All pictures are to be excluded when the data below is output verbatim.
Start of Block
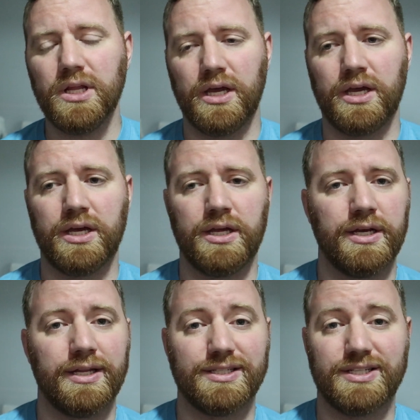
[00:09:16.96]

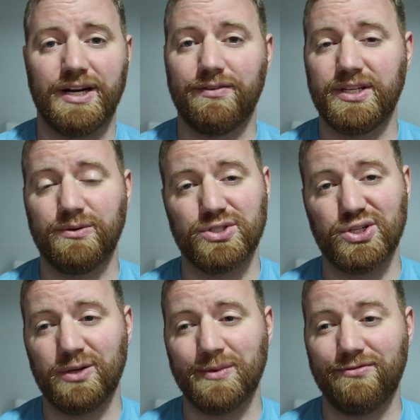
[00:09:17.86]
and they said everything was
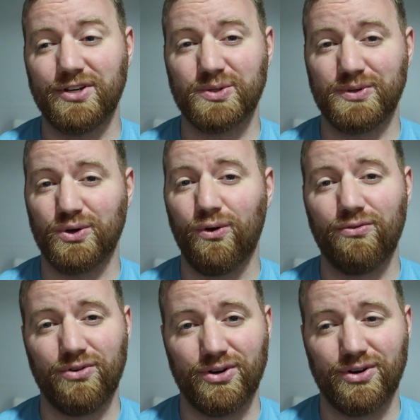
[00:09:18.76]
good. My vision was
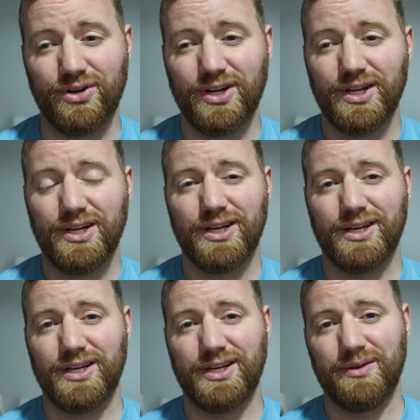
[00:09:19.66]
over,
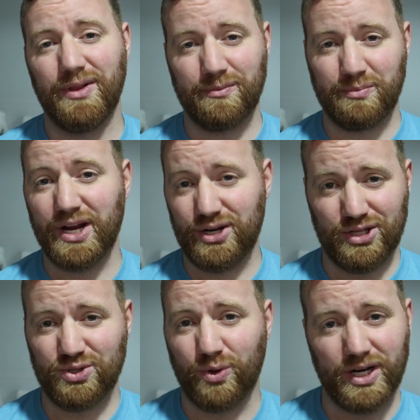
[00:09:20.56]
like, better
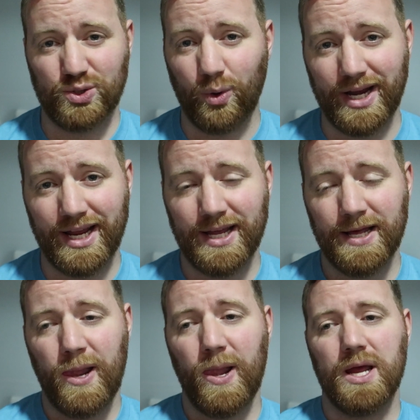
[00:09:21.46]
than 20/20.
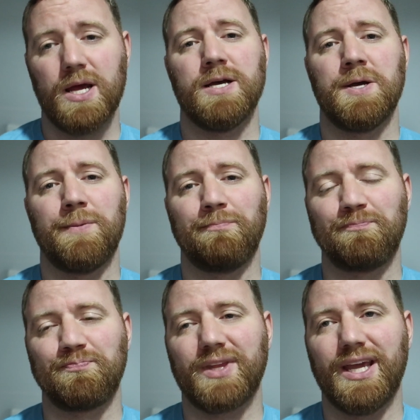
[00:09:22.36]

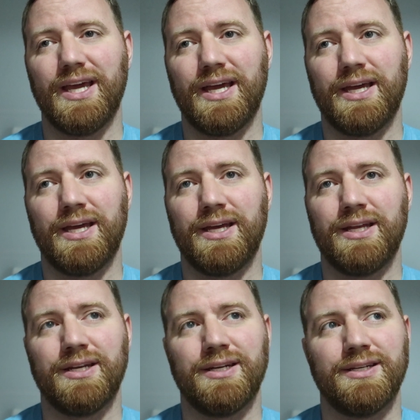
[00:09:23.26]

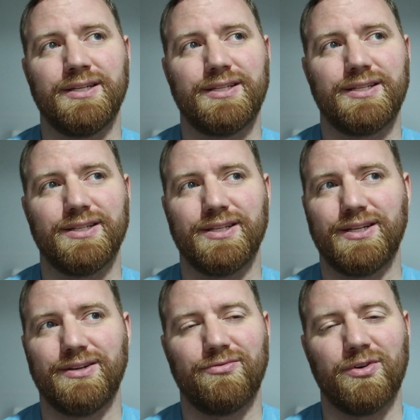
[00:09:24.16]
And
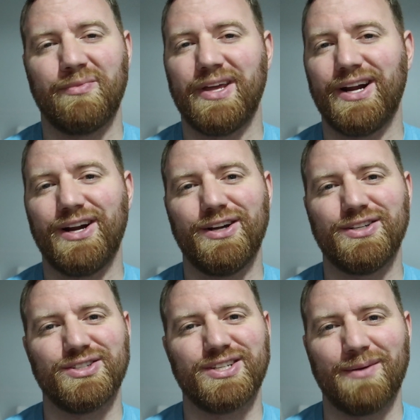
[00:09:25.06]
from there,
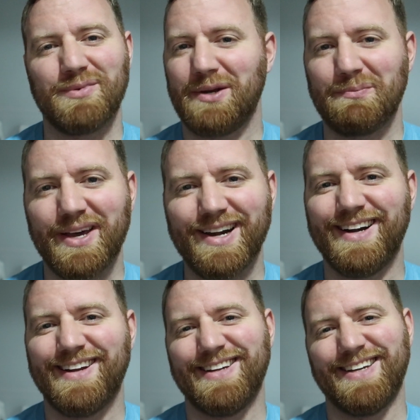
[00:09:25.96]
it just kept getting better.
End of Block
◆ Task answer ◆
[00:09:16.96]

[00:09:17.86]
and they said everything was
[00:09:18.76]
good. My vision was
[00:09:19.66]
over,
[00:09:20.56]
like, better
[00:09:21.46]
than 20/20.
[00:09:22.36]

[00:09:23.26]

[00:09:24.16]
And
[00:09:25.06]
from there,
[00:09:25.96]
it just kept getting better.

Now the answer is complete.